Screenwriter Interviews

MovieBytes Interview:
Screenwriter Michael Kellner

An interview with screenwriter Michael Kellner regarding the Wildsound/TV Writing Competition.

Q: What's the title of the script you entered in this contest, and what's it about?

A: My Rick and Morty spec script is called “Crime and Punishrick.” In it, Rick and Morty go head-to-head with a variety of space gangsters to raise the capital to build Rick's latest invention, the Interplanetary McGuffin. Each act sees them take on a different sub-genre of gangster film: first the underground gambling variety, then the Italian mobster type, and finally the heist film.

To balance the A plot’s look at gangster movies, the B plot deals with the mundane, scarring reality of crime in the real world. Jerry gets mugged at knife-point, and suffers a breakdown from the trauma of the event. Beth and Summer try to help him through it, but their efforts do more harm than good.

In the end, the two plot lines ram together in a hostage situation/shootout at the Smith residence.

Q: What made you enter this particular contest? Have you entered any other contests with this script? If so, how did you do?

A: I entered the Wildsound Contest because I was intrigued by their table read concept. It set them apart from other contests. This script also won the gold prize in its category at the Hollywood Screenplay Contest.

Q: Were you satisfied with the administration of the contest? Did they meet their deadlines? Did you receive all the awards that were promised?

A: Wildsound ran the contest smoothly. They met their deadlines, delivered what they promised, and kept in contact with me throughout the process.

Q: How long did it take you to write the script? Did you write an outline beforehand? How many drafts did you write?

A: All told I wrote five drafts, with two larger rewrites and two small polishes. I did outline the script before I began writing, and from nose to tail the process took around three months (while working on other projects at the same time).

Q: What kind of software did you use to write the script, if any? What other kinds of writing software do you use?

A: I use Final Draft 8, though I usually do one handwritten and one typed outline before I open the software.

Q: Do you write every day? How many hours per day?

A: I either write or do something related to screenwriting (reading about the form, studying scripts, etc.) for a few hours a day, with the occasional day off, of course.

I have a job in advertising, which provides its own opportunities to create and reach out to people through writing. I prefer screenwriting (I mean, who wouldn't), but I enjoy this work as well.

Q: Do you ever get writer's block? If so, how do you deal with that?

A: Pacing, mumbling, and handwritten brainstorming. I also have an editor who takes a couple passes at my scripts, and talking with him can help push through block.

Q: What's your background? Have you written any other screenplays or television scripts?

A: I've always loved TV shows and movies, and I've wanted to write for them from the time I first realized it was a job people can have.

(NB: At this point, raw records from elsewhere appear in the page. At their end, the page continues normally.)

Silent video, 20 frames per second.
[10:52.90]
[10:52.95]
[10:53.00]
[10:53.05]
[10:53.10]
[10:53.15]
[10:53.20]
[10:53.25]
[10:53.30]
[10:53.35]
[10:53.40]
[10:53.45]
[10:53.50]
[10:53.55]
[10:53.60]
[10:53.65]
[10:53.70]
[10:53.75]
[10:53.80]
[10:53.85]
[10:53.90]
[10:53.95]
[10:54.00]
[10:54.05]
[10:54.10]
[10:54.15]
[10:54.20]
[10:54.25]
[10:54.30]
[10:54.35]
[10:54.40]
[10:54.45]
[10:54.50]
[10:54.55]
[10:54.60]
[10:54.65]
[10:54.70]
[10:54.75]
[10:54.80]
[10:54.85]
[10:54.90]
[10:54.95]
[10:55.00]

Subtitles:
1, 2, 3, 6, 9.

I was a psychology major in college, and I studied screenwriting too. When writing, I find myself revisiting psychology textbooks almost as often as I go back to the screenwriting literature. That focus on the human mind helps me when I need to add depth and layers to characters.

In terms of screenwriting background, I wrote two other scripts before my Rick and Morty episode. One was a short, and the other was a spec episode of Brooklyn Nine-Nine which later became a finalist in the Acclaim TV Spec Competition.

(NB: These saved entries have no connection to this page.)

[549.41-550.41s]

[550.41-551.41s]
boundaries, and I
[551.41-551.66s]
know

Q: Do you live in Los Angeles? If not, do you have any plans to move there?

A: I don’t live in LA yet, but I’ll be moving out there soon. Obviously, it’s the place to be for this industry, and I’m excited to make the move!

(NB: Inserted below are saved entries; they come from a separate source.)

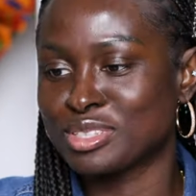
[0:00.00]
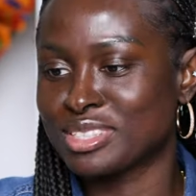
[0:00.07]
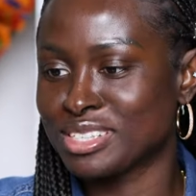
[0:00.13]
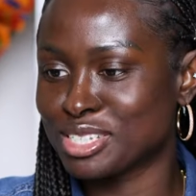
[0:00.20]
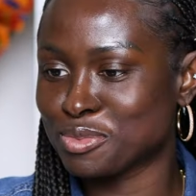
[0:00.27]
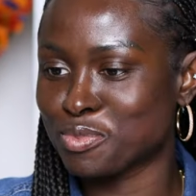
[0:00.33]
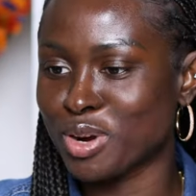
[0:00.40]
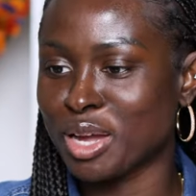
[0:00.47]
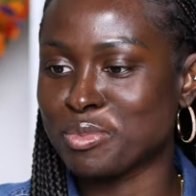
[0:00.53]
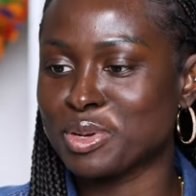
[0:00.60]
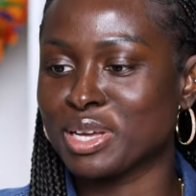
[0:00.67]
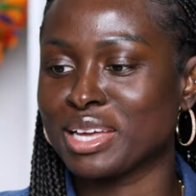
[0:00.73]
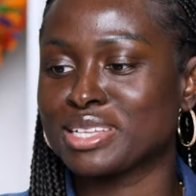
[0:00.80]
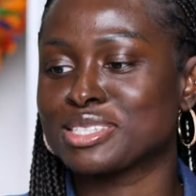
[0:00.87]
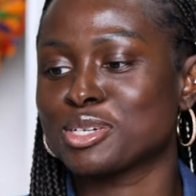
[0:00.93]
This primer
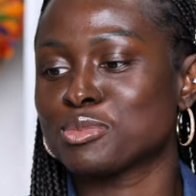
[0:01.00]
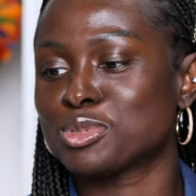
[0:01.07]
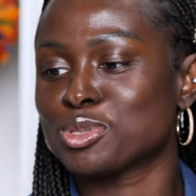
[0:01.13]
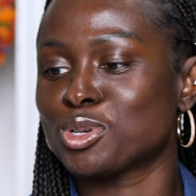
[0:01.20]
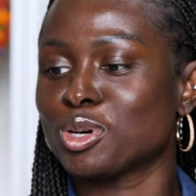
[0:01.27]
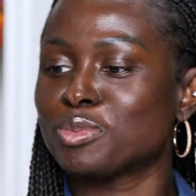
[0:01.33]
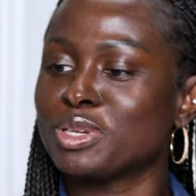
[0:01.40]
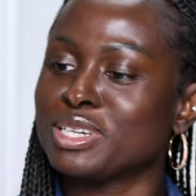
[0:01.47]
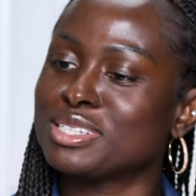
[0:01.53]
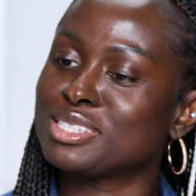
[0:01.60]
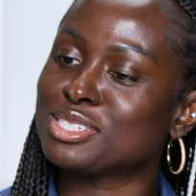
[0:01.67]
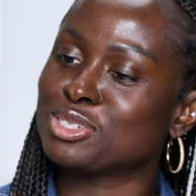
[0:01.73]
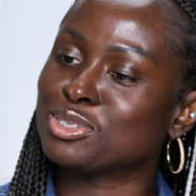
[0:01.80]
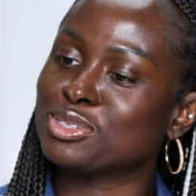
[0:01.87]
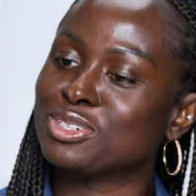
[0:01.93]
gets absorbed
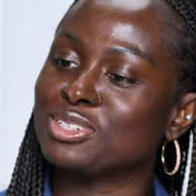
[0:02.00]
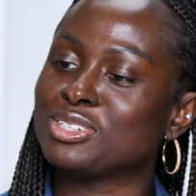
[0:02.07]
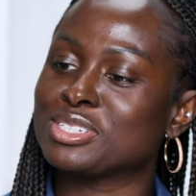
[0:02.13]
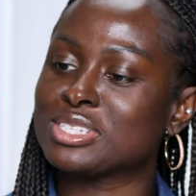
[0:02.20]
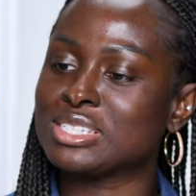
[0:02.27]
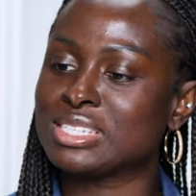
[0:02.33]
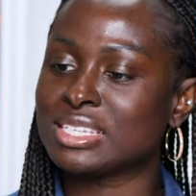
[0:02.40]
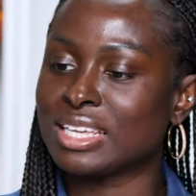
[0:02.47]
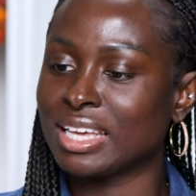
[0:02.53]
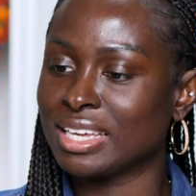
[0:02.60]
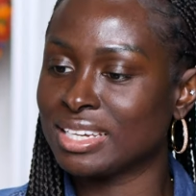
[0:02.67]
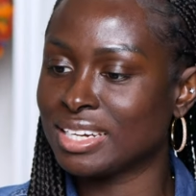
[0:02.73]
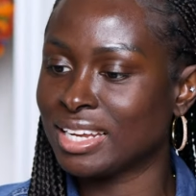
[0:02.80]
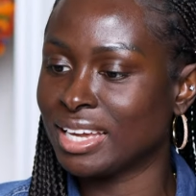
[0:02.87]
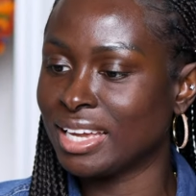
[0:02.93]
into your
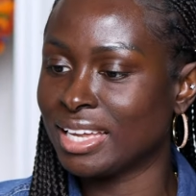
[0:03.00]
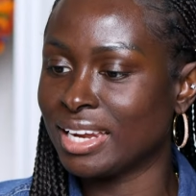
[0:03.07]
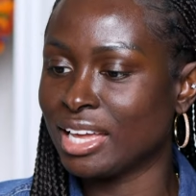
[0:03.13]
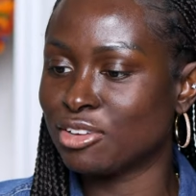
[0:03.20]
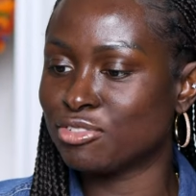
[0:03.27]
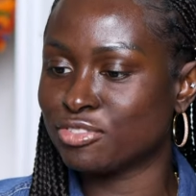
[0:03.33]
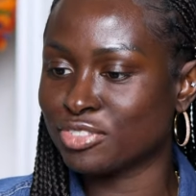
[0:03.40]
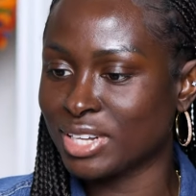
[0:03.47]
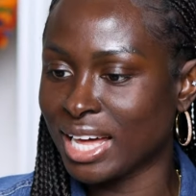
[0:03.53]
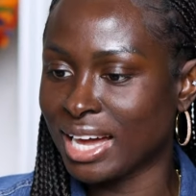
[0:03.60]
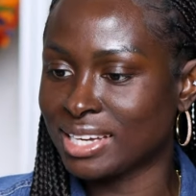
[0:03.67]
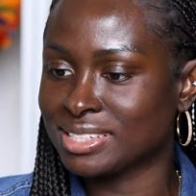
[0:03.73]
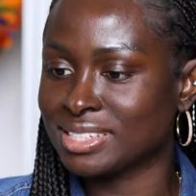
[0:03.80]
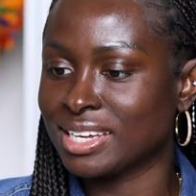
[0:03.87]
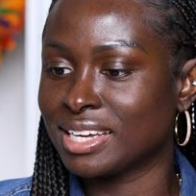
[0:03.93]
skin in a
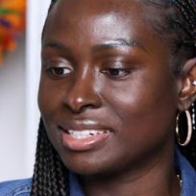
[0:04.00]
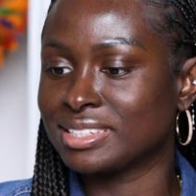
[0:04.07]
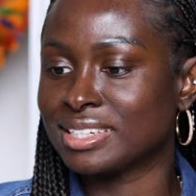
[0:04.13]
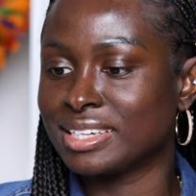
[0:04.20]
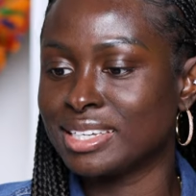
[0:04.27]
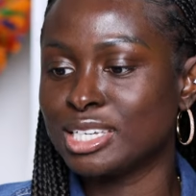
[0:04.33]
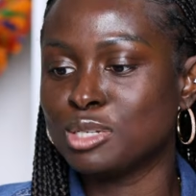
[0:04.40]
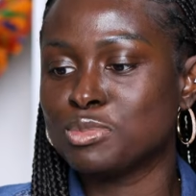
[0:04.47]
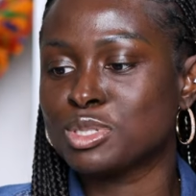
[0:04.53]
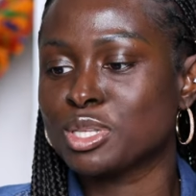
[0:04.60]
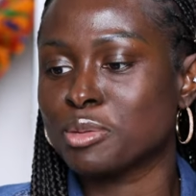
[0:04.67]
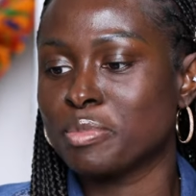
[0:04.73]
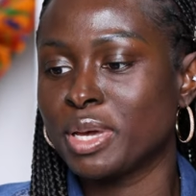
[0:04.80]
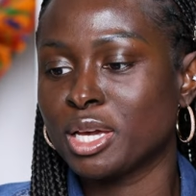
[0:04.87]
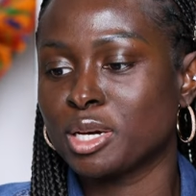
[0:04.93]
flash and keeps the
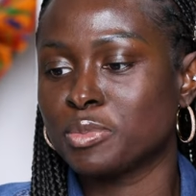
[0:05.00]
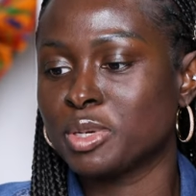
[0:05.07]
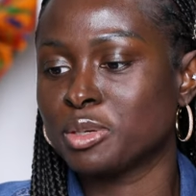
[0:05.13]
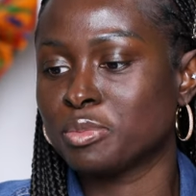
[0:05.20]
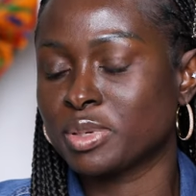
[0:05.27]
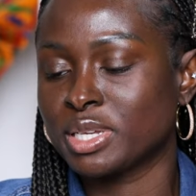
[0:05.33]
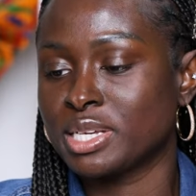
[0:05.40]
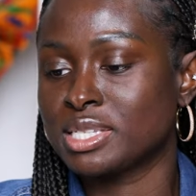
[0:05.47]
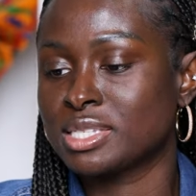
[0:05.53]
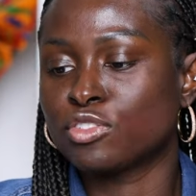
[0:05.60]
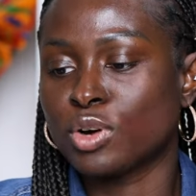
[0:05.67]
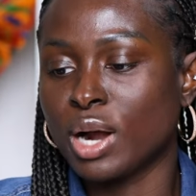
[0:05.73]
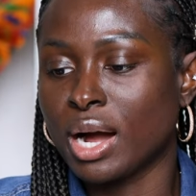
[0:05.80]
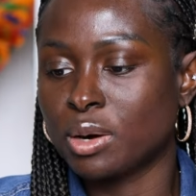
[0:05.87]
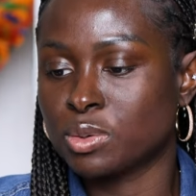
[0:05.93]
makeup in place
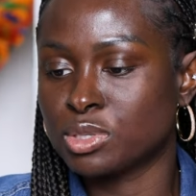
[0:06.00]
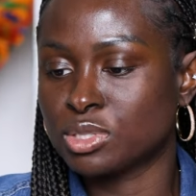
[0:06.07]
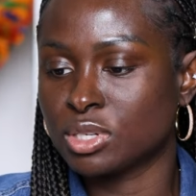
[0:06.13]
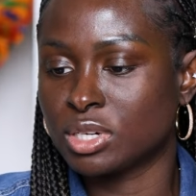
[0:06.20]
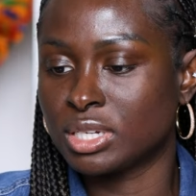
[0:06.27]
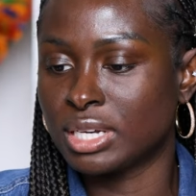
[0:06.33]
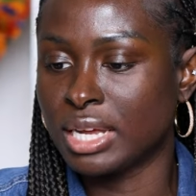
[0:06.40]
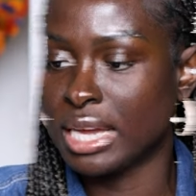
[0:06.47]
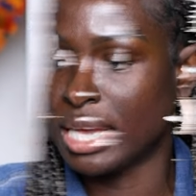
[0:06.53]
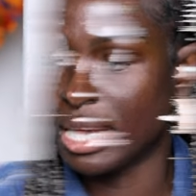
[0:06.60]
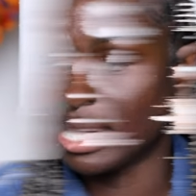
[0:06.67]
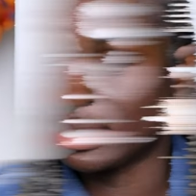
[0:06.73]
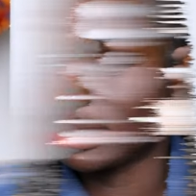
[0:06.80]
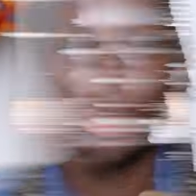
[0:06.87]
for hours on end.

Q: What's next? Are you working on a new script?

A: I have a couple projects in the works right now, but I’m focusing the majority of my energy on a pilot script. It’s a show within a show, with the outer show looking at a desperate, failing TV network recently taken over by a mysterious cultist woman. The inner show is a gold rush era dramedy where the actors keep breaking character. I’ve been enjoying the challenge of writing something so conceptual, and it’s exciting to see it start to come together.